Gare aux habitudes, aux acquis coulés dans le bronze, à ce qu’on appelle souvent la “zone de confort”. “You can’t let what you know limit what you can imagine. Sachez voir l’environnement qui est le vôtre depuis toujours avec un oeil nouveau. Voyez ce que vous n’avez jamais perçu jusqu’ici.”

Un changement de mentalité

Parmi les obstacles majeurs à l’innovation et à l’inventivité, Bill Taylor pointe l’individualisme, la conviction que la source de l’innovation doit venir de l’interne: “Il ne faut plus se voir comme un “résolveur de problème” mais comme un “chercheur de solution”. Il y a sûrement quelqu’un, quelque part, qui a déjà résolu le problème auquel vous être confronté. Trouvez cette personne. Demandez-lui de vous aider.”

Selon lui, la co-création, indispensable outil de “performance” au vu du rythme des innovations, impose néanmoins de cultiver certaines qualités: convivialité, ouverture d’esprit, spontanéité et- surtout- humilité intellectuelle. “Le chemin vers le succès est laborieux.
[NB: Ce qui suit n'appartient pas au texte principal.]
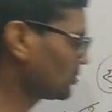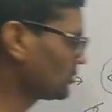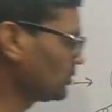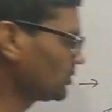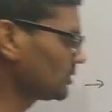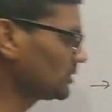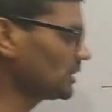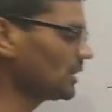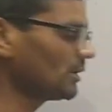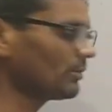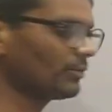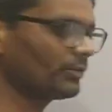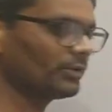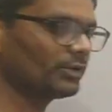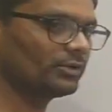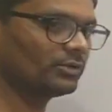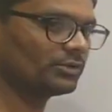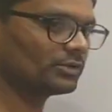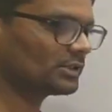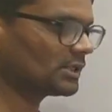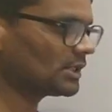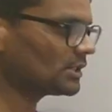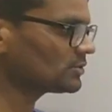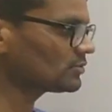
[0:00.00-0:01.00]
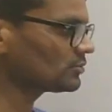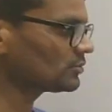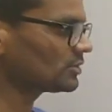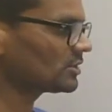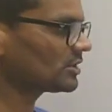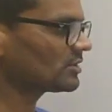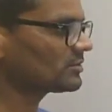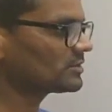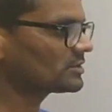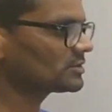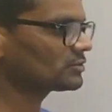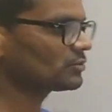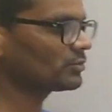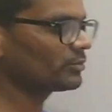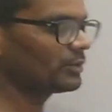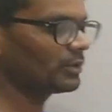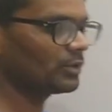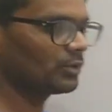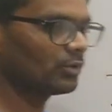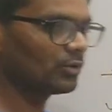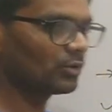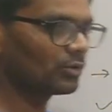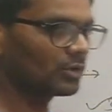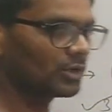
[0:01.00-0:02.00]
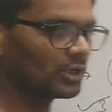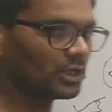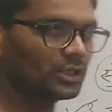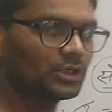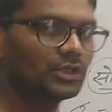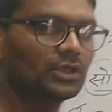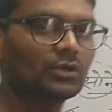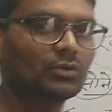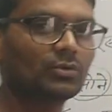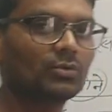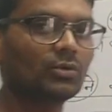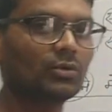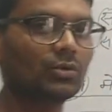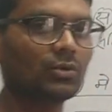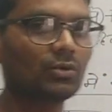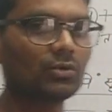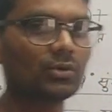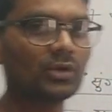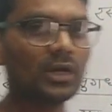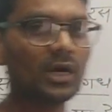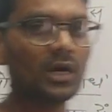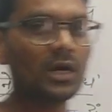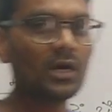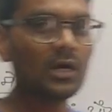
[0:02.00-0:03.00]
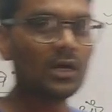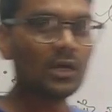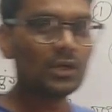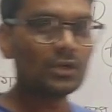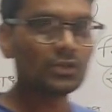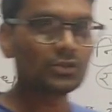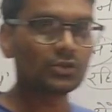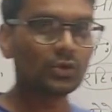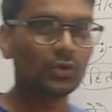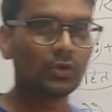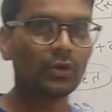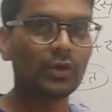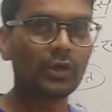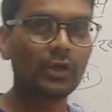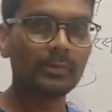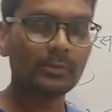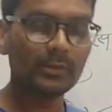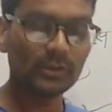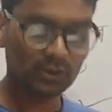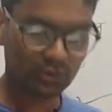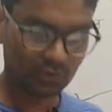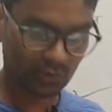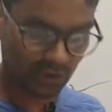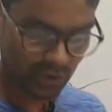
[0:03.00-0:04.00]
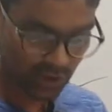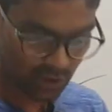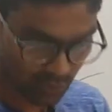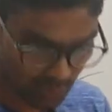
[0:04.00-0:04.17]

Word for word: होता है वो ये होता है सुंदर वस्तु में और अधिक गुण होना सोने में सुगंध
Ceux qui y arrivent sont ceux qui restent ouverts à de nouvelles sources de créativité et d’inspiration qui peuvent les aider dans leur cheminement.”

Bill Taylor: “La vitesse avec laquelle les grandes sociétés cessent d’être des leaders dans leur domaine est le signe qu’il faut penser à de nouveaux modèles et de nouveaux types de relations.”
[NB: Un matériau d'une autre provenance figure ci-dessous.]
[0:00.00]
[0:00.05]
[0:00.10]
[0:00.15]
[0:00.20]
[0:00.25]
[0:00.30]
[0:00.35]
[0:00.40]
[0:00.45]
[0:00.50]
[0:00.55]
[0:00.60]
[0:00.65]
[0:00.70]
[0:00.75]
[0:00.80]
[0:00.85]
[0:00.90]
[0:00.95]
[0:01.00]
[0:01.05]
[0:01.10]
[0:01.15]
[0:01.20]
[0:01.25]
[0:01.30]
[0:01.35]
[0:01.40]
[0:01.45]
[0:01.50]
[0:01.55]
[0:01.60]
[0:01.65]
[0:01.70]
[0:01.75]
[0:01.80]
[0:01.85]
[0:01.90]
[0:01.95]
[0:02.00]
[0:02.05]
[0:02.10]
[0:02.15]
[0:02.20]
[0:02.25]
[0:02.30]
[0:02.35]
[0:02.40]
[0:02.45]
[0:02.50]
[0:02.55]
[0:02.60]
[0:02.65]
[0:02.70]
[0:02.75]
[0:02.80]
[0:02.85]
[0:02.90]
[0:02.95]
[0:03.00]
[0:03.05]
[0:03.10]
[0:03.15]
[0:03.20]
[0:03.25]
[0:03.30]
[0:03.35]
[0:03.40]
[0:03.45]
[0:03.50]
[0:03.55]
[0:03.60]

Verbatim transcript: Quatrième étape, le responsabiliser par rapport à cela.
La co-création implique de nouveaux schémas relationnels. Certes une évidence mais, là encore, quelque chose qu’il faut apprendre et apprivoiser. En la matière, les autres participants au débat, parmi lesquels Agnès Flémal (directrice du WSL), Ben Piquard (MIC), Bobby Fishkin (Reframe It) ou Loïc Bar (The Smart Company), soulignaient que la co-création suppose du co-leadership et, plus encore, du “team leadership”. Ces cercles et communautés, placées sous le sceau de la confiance, doivent pouvoir susciter un libre échange de connaissances. Un schéma qui devrait trouver à s’exprimer dès les bancs de l’école. A condition de revoir les modes de fonctionnement. Notamment dans les études supérieures. “Partager. Propager les connaissances. Apprendre de manière collégiale, via le groupe.”

La participation de tous n’est pas une évidence. Pour de multiples raisons. Réticences, peur d’abdiquer une certaine forme de contrôle, de mettre en péril ses propres atouts. Peur de ne pas paraître à la hauteur. De “donner” trop.
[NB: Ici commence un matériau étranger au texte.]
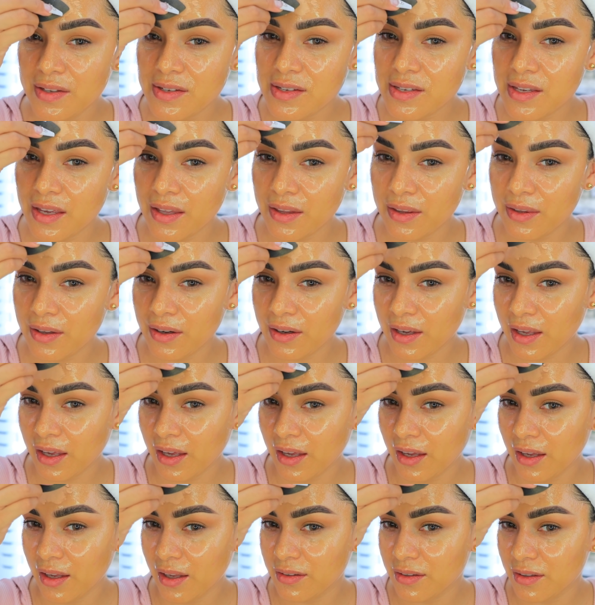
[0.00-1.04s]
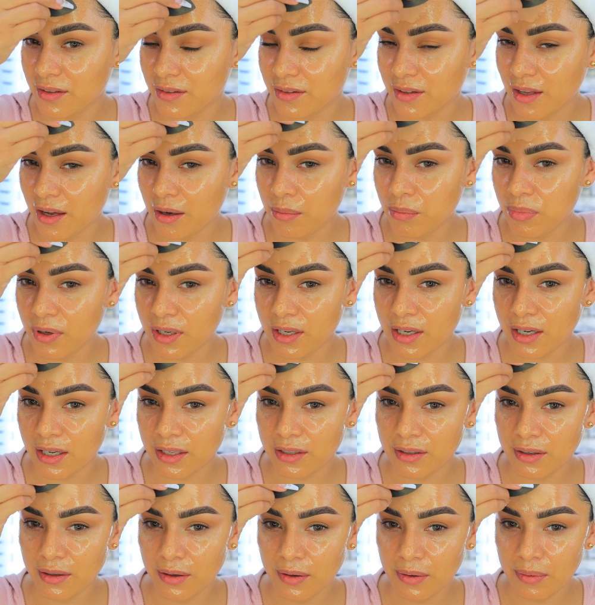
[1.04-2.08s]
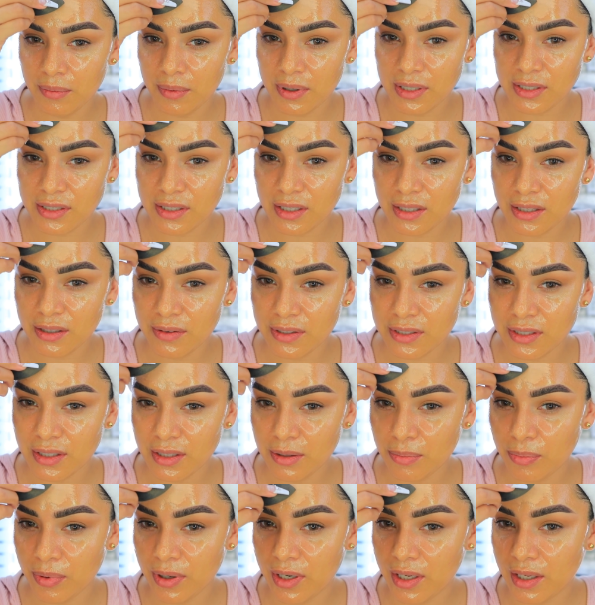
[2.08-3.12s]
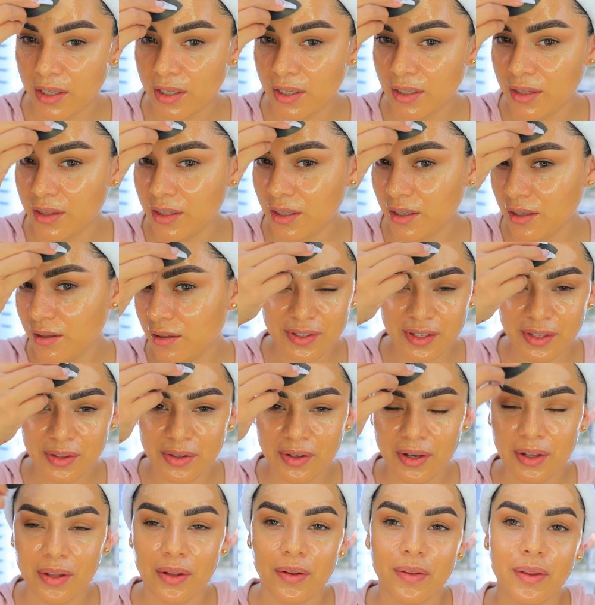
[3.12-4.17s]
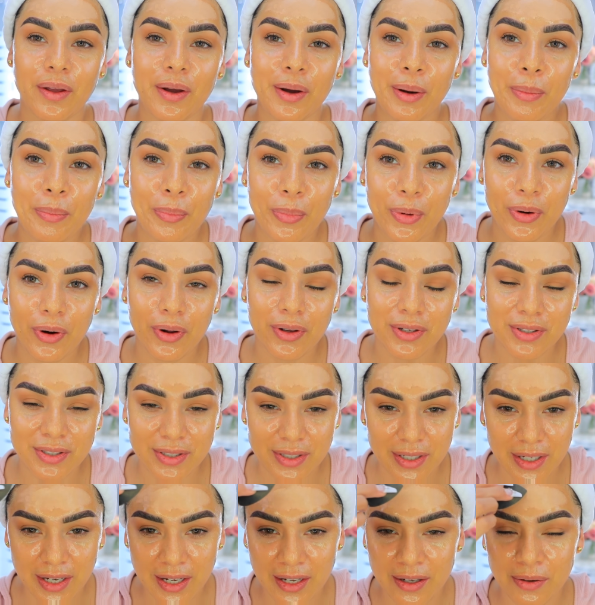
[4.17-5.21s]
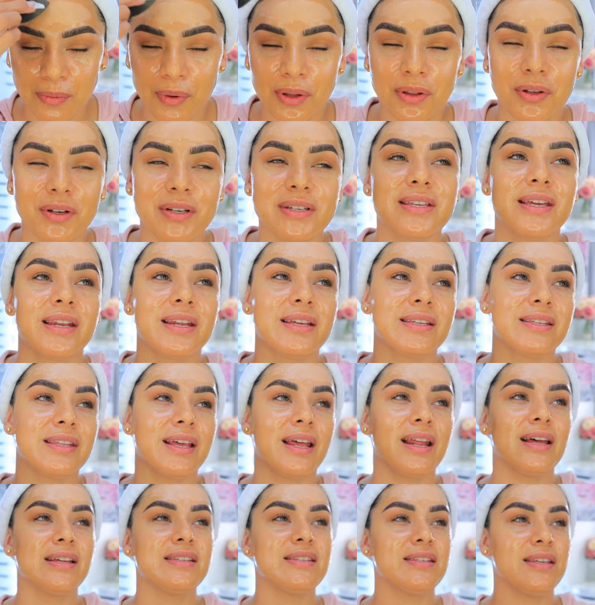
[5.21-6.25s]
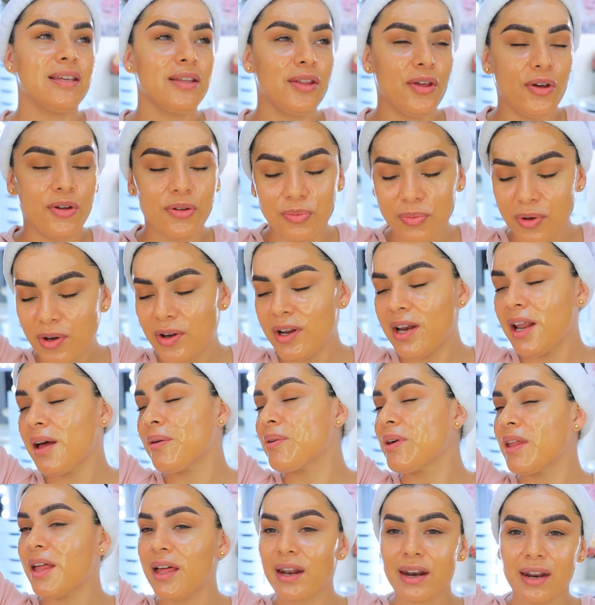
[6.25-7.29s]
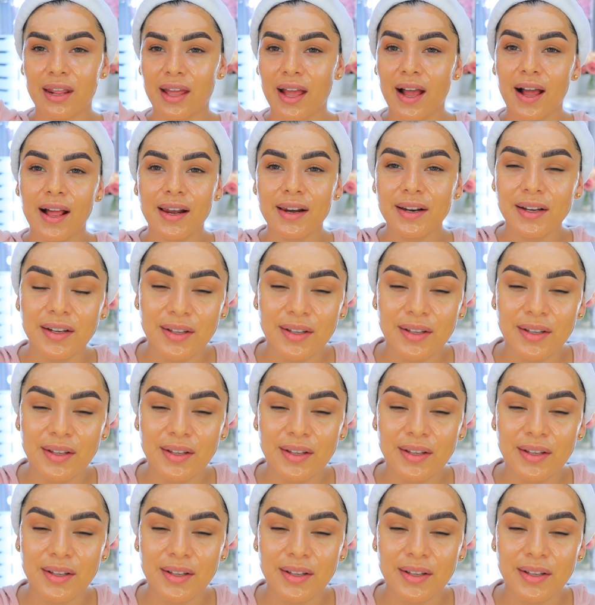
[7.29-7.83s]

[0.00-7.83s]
siento que se está aplicando bastante, bastante parejita. Siento que no tengo poros, chicas. ¿Cuánto quisiera estar así, Dios mío, en la vida real?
Les débatteurs se voulaient pourtant optimistes, parlant plutôt d’émulation: “les gens deviendront créatifs et participatifs en côtoyant d’autres créateurs et d’autres personnes intelligentes.”


Brève bio…

Bill Taylor est le co-fondateur du magazine The Fast Company. Au fil du temps, on a pu rencontrer sa plume dans les colonnes du New York Times (rubrique “Under New Management”), du Guardian et, aujourd’hui, du Harvard Business Review. Il a également publié deux livres: Mavericks at Work: Why the Most Original Minds in Business Win et Practically Radical: Not-So-Crazy Ways to Transform Your Company, Shake Up Your Industry, and Challenge Yourself.